This is a lovely side dish. You taste the smokiness from the roasting process, the sweet acidity from the Balsamic, and the earthy saltiness from the parmesan cheese. It’s quite a flavor combination.
I always get amazed at people on the internet. I found this recipe on Pinterest and it looked intriguing so I thought I would try it. I found the recipe on Kalyn’s Kitchen’s blog here. The recipe is dated January 14, 2009. Since then I have googled this recipe and found countless versions of the SAME recipe, each one stating it was his or her recipe. for instance, in Tastebook.com there is the same recipe submitted at some unspecified date by Kelsey Powell with the identical photo. A Taste of Olive, a commercial enterprise, also lists the recipe without any credit to whomever created it. Stirring Up Memories Cookbooks also lists this recipe as their’s, too. Now granted this is not an overly complex recipe and uses very popular ingredients; therefore, more than one person could conceivably have created this recipe but it does make you wonder. The internet is a wonderful place where you can meet wonderful people. Unfortunately, there are some not so wonderful people out in cyberspace, as well. They prey on the unknowing and unwitting. They steal copyrighted materials and profit from their ill deeds. It just drives me nuts. Perhaps it’s just the lawyer in me but I have problems passing off other’s works and ideas as my own. Given the earliest dated post I can find is Kalyn’s Kitchen (and I got this from her website), I credit this recipe to her. We tried it, liked it and I encourage you to try it, too. Just make sure you give credit where credit is due. Thanks to Katlyn’s Kitchen for steering me to a new way to dress green beans.

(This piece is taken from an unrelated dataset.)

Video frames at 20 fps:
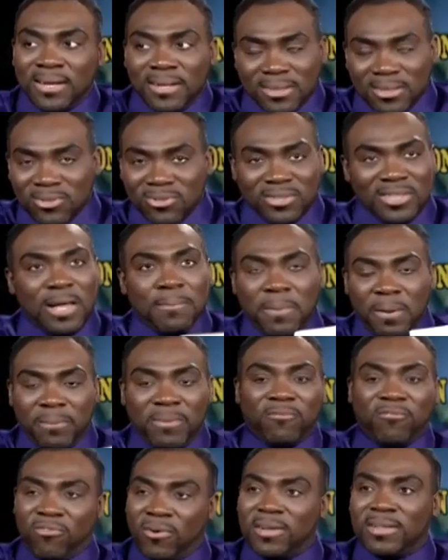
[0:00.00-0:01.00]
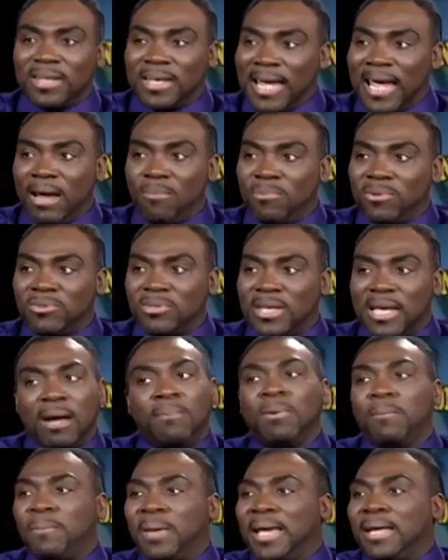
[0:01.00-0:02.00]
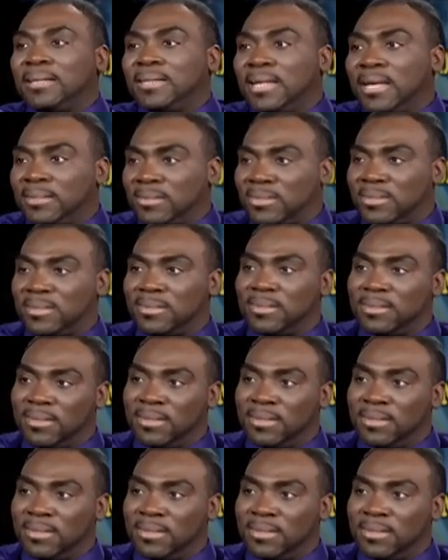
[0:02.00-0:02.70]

to step up in front of the camera and say, I'm gonna paint this?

- 8 oz. mushrooms, sliced in 1/2 inch slices, stems attached (I used cream mushrooms because I like them in dishes like these. Kalyn’s Kitchen used crimini mushrooms, but states any mushrooms will work. I would be reluctant to use morels, oyster, chanterelle, or similar mushrooms because the bold flavors overpower the mushrooms. Shitake mushrooms, however, might be a perfect fit. Just make sure to stem the woody stem)
- 1 lb. Haricot Vert beans (Kalyn’s original recipe says any fresh green bean will do)
- 1 1/2 T olive oil
- 1 T balsamic vinegar
- salt and fresh ground black pepper to taste
- 2 T finely grated parmesan cheese
Preheat oven to 450F. While Kalyn states to wash the mushrooms, don’t as they get waterlogged. Clean them with a DRY paper towel and cut them into 1/2 inch slices. Trim ends of haricot vert and cut them in half so you have bite-sized pieces.
Put cut haricot vert and mushrooms into a Ziploc bag.
Whisk together olive oil and balsamic vinegar and pour over.
Although Kalyn suggests you then squeeze bag or stir so all the beans and mushrooms are lightly coated with the mixture, don’t bother. Simply seal the bag with air in it and shake. This will coat the beans and mushrooms without bruising them by massaging the veggies to coat them.
Arrange on large cookie sheet, spreading them out well so beans and mushrooms are not crowded. although Kalyn states roast the beans and mushrooms for 20-30 minutes at 450 F, DON”T DO THIS! It’s an absolute disaster unless you want leathery, chewy haricot vert and mushrooms. Kalyn overloaded her pan so the extra time was needed. IF you lay the beans out in a single layer on the cookie pan (use 2 if needed) you only need 12 – 15 minutes tops to complete the dish. Cook until beans are tender-crisp, mushrooms are cooked, and all liquid on the pan from mushrooms has evaporated.
Remove from pan and adjust seasoning.
Serve and top with parmesan cheese to taste. Enjoy!